Et le yoga dans tout cela? Et bien le yoga était là à chaque pas, parce qu’il avait forgé des sensations extrêmement fines de mon propre corps et une confiance absolue en mes ressentis, aptes à me convaincre que quelque chose n’allait pas et à convaincre mon médecin qu’il fallait agir vite.
Le yoga m’a également permis de traverser cette période d’attente entre les examens et les résultats. C’est long, c’est stressant mais je n’ai pas abandonné mes cours hebdomadaires qui détendaient autant que possible ce qui devait l’être. Et puis toute cette période du diagnostic jusqu’à l’opération s’est étalée de fin novembre à mi février. C’est une période très « Vata » où les exercices Yogiques adaptés peuvent aider à apaiser les ruminations et faciliter l’ancrage. En janvier, notre premier cours de l’année était comme d’habitude consacré à la recherche de notre Sancalpa pour l’année. Le mien était “Accepte ce qui est” depuis un ou deux ans. Autant dire qu’il m’a été utile et lorsque je suis sortie de mon premier rendez-vous avec l’oncologue, c’est la première phrase qui m’est venue naturellement en tête et m’a permis d’appréhender tout ce qui a suivi avec le plus de calme et de distance possible. Que ce soit l’annonce à mes trois enfants et à mes proches, l’attente de l’opération ou la suite du protocole. Dans mon cas, le pronostic était très bon étant donné la précocité du diagnostic mais on ne va pas se mentir, c’est toujours difficile car il n’y a jamais de certitude concernant le risque de récidive.

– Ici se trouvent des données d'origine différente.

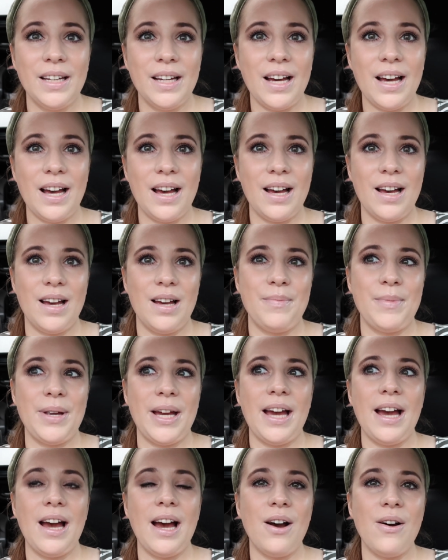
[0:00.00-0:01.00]

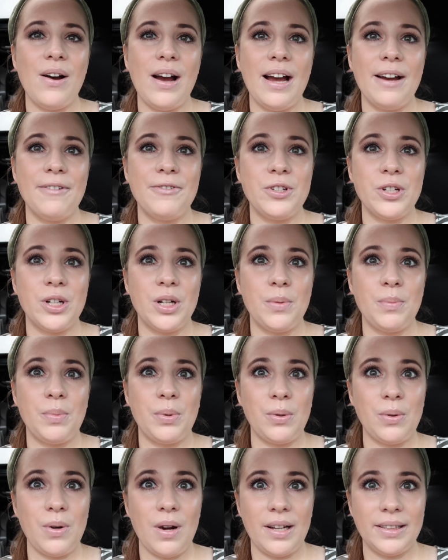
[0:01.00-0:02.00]
How after
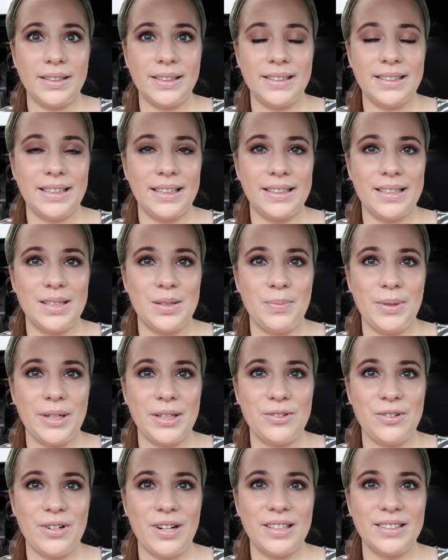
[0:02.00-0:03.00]
it's like this
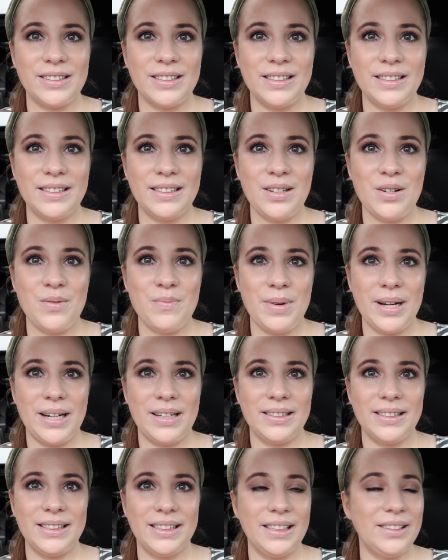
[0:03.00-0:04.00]
big truck. This is so
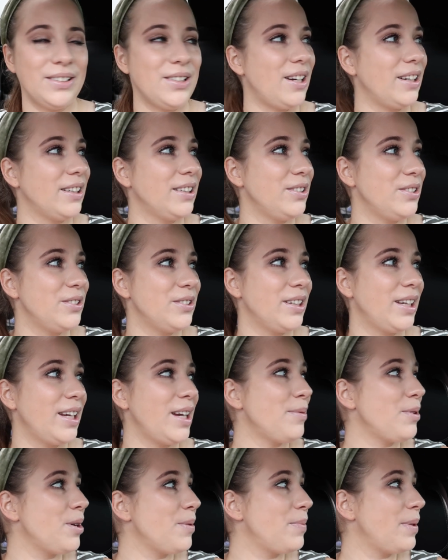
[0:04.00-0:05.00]
embarrassing talking to a
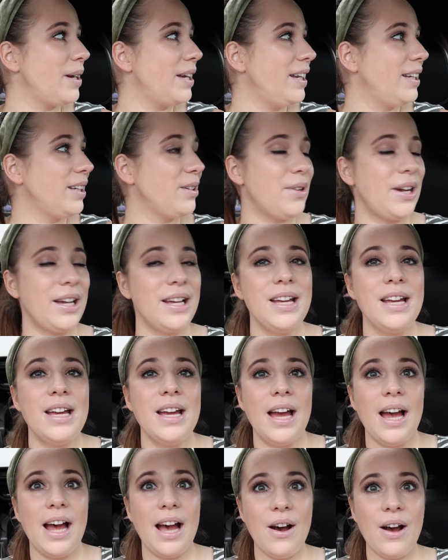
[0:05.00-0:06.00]
camera. But anyway,
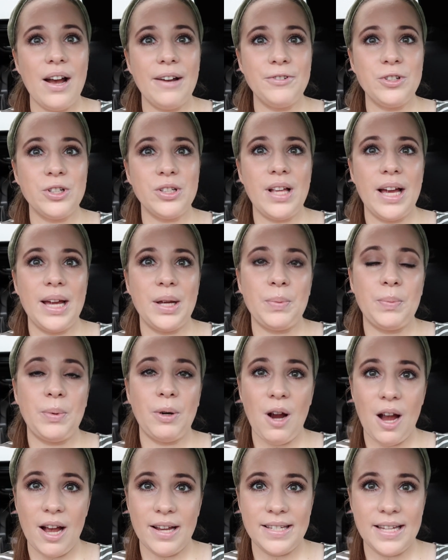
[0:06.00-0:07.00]
how after like
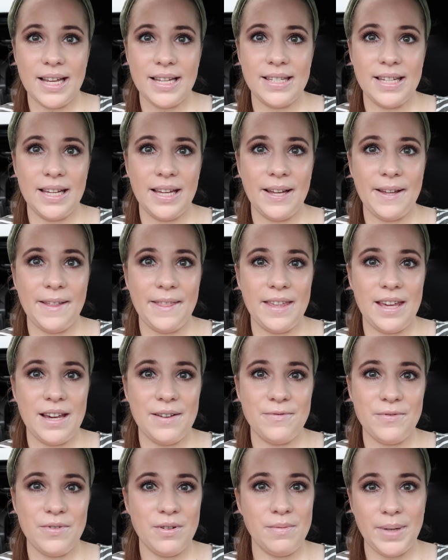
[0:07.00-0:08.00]
processing the
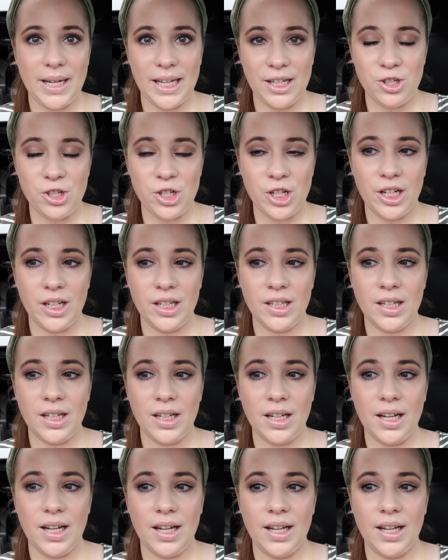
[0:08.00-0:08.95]
information,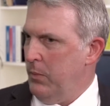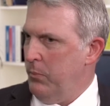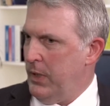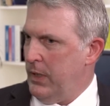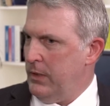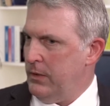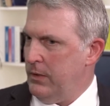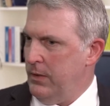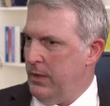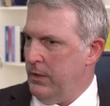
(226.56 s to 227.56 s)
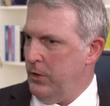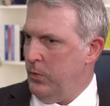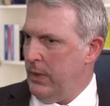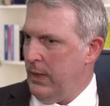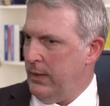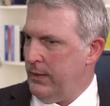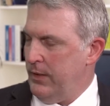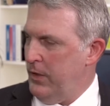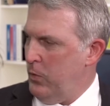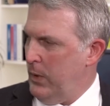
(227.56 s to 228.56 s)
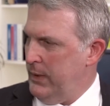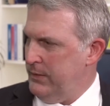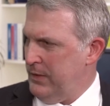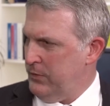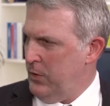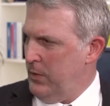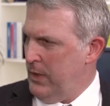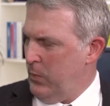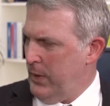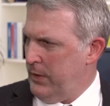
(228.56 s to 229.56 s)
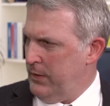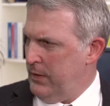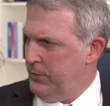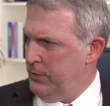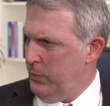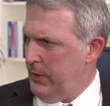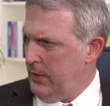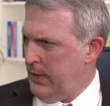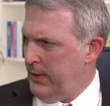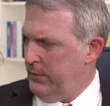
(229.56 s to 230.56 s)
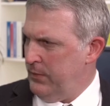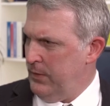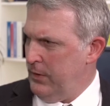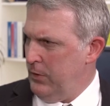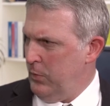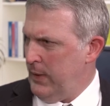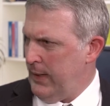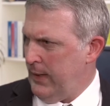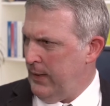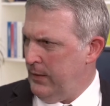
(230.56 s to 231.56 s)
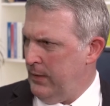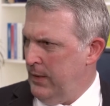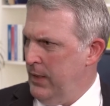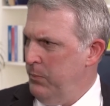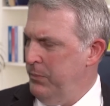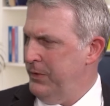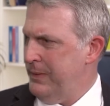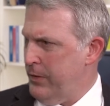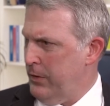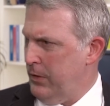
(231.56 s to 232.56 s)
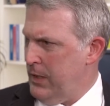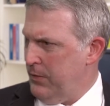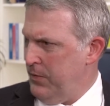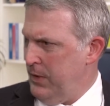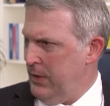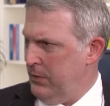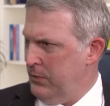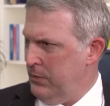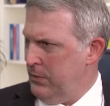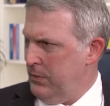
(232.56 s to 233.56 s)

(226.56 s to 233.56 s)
but then you got, it sounds like you got well enough to realize that you had missed out on a lot of things.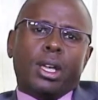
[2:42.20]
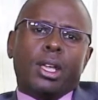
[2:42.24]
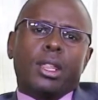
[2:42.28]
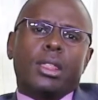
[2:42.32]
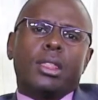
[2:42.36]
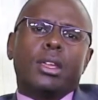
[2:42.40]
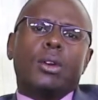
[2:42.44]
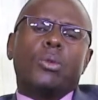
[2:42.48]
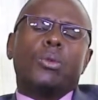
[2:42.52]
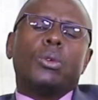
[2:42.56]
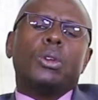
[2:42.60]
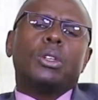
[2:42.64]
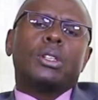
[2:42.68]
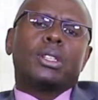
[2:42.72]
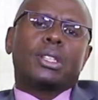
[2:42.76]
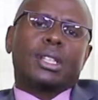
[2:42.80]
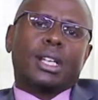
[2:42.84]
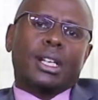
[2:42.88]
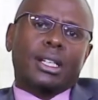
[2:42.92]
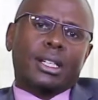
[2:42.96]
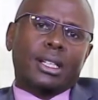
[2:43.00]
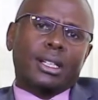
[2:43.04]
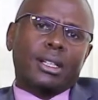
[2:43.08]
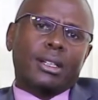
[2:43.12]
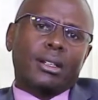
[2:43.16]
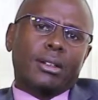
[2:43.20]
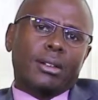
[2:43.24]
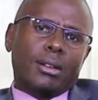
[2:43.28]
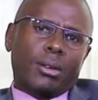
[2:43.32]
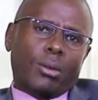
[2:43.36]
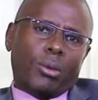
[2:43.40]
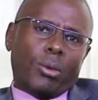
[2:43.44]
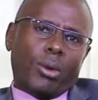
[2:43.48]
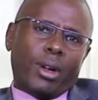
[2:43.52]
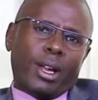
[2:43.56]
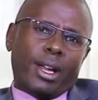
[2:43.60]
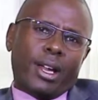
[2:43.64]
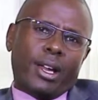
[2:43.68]
They will certainly
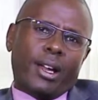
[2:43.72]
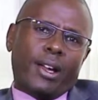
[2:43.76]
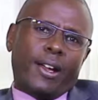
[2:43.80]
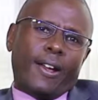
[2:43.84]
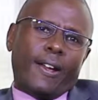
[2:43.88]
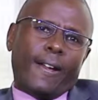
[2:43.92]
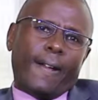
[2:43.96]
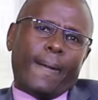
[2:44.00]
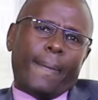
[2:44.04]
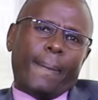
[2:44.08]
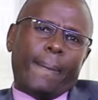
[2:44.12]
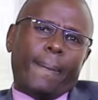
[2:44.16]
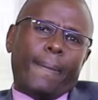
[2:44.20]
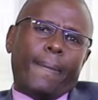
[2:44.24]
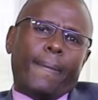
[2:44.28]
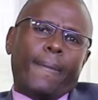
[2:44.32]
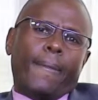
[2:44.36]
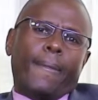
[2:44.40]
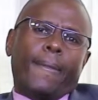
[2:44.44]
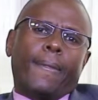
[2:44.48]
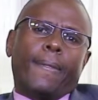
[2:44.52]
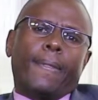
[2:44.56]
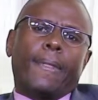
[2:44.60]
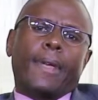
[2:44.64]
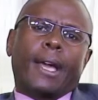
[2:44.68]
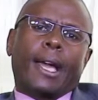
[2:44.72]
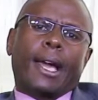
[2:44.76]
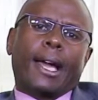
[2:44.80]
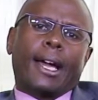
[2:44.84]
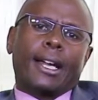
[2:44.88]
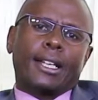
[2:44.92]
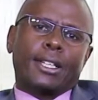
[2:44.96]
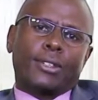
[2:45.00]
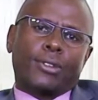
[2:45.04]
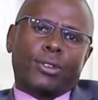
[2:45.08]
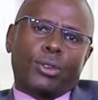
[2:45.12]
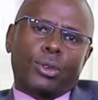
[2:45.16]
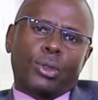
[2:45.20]
require the
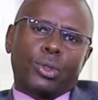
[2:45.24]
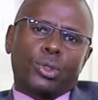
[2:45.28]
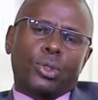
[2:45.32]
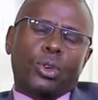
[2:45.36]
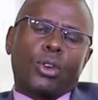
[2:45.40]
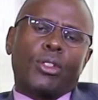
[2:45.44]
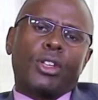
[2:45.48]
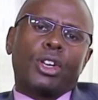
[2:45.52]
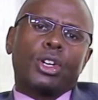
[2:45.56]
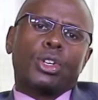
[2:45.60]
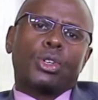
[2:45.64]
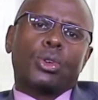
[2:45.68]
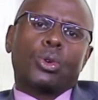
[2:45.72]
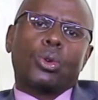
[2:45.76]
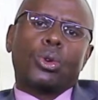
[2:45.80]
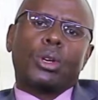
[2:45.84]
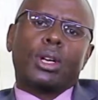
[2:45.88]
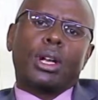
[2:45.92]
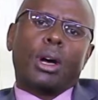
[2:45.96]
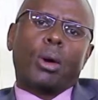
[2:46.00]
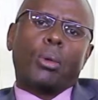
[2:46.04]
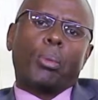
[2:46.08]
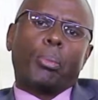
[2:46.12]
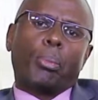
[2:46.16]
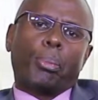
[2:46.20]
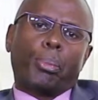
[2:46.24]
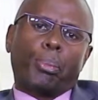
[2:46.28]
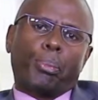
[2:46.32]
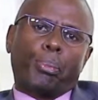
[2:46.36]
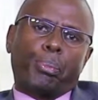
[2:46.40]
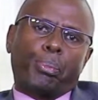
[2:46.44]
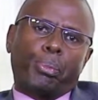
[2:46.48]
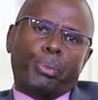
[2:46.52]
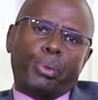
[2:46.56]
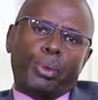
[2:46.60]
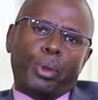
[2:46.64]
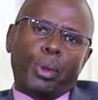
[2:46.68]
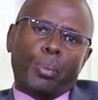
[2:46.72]
cash flows or the drawdown
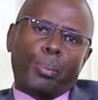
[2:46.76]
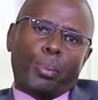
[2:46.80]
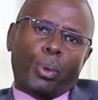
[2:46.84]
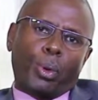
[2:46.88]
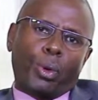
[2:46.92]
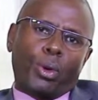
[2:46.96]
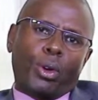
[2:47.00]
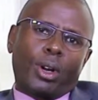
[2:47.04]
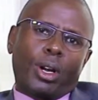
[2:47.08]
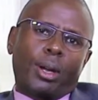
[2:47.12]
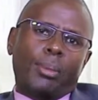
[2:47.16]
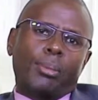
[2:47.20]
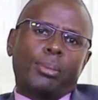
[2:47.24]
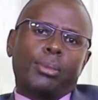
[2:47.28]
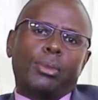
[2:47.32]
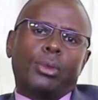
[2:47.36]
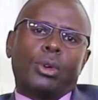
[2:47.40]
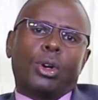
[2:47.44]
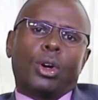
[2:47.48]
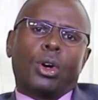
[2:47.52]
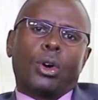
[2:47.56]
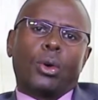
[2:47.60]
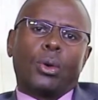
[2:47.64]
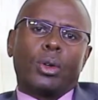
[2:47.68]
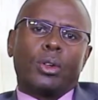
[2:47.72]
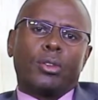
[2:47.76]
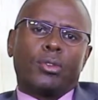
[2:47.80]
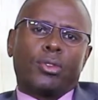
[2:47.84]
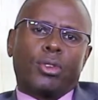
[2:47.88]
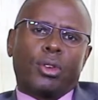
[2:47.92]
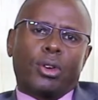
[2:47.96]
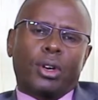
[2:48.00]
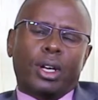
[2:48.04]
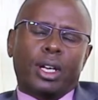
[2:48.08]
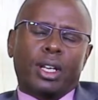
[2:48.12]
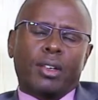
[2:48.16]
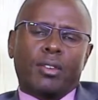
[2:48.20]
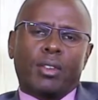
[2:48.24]
the program going
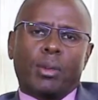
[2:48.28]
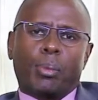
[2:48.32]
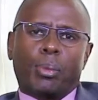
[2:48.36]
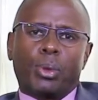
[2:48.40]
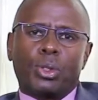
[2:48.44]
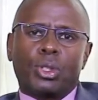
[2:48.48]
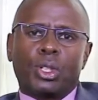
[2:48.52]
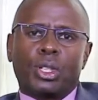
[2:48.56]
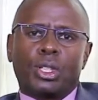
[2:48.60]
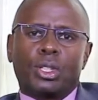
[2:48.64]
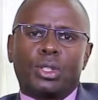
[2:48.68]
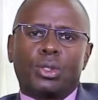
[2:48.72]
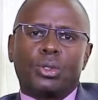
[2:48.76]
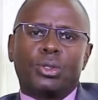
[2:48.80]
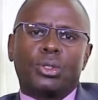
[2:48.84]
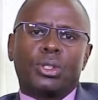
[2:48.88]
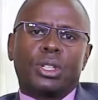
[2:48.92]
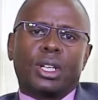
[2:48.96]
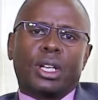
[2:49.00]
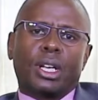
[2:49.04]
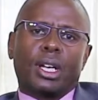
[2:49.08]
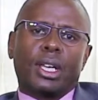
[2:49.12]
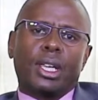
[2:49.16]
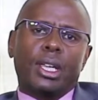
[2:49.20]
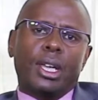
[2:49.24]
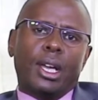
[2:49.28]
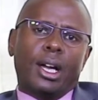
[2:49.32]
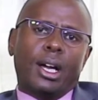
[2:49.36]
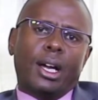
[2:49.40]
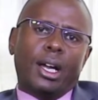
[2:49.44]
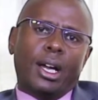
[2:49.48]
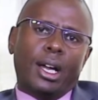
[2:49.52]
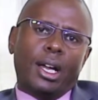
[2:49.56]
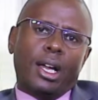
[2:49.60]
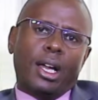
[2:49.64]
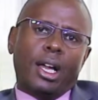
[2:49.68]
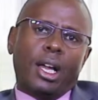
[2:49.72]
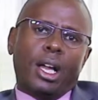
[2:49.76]
forward. If the project is going to take a
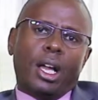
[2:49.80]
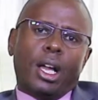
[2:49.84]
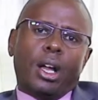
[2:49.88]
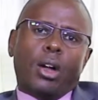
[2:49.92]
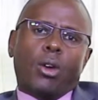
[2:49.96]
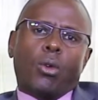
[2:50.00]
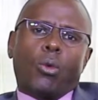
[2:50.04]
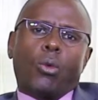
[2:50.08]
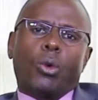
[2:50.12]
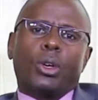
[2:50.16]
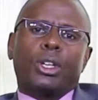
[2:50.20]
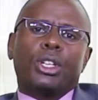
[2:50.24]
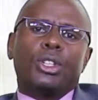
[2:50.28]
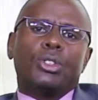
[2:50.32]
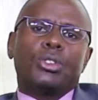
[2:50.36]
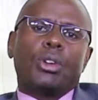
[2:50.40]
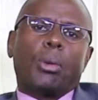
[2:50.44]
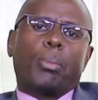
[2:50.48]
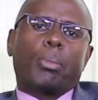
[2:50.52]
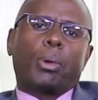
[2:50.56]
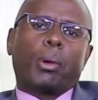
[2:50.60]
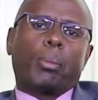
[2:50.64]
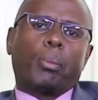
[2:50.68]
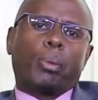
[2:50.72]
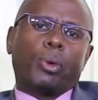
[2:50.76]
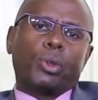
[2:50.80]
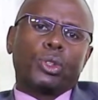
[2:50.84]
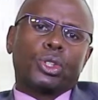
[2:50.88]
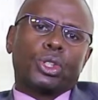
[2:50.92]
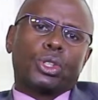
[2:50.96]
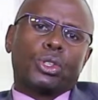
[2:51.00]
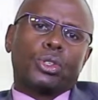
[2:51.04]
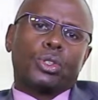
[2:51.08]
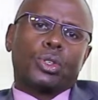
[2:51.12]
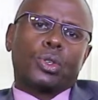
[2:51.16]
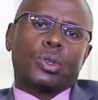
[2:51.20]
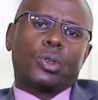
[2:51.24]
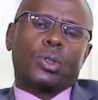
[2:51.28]
year, what is your proposed
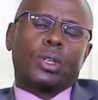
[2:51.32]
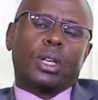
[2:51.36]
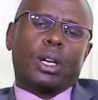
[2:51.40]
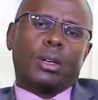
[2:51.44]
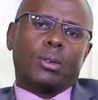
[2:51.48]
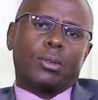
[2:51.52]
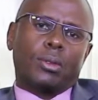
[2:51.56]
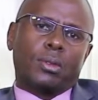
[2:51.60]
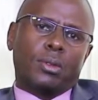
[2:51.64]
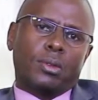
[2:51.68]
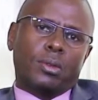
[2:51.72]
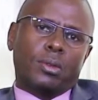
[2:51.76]
drawdown?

Je partagerai bientôt avec vous tout cela plus en détail, consciente, grâce à l’échange avec Evelyne, que peut-être cela pourra intéresser voire soutenir certaines ( et pourquoi pas certains) d’entre vous. Alors à bientôt et pensée de gratitude au yoga mais aussi à la maladie pour tout ce que cette expérience a apporté dans ma vie!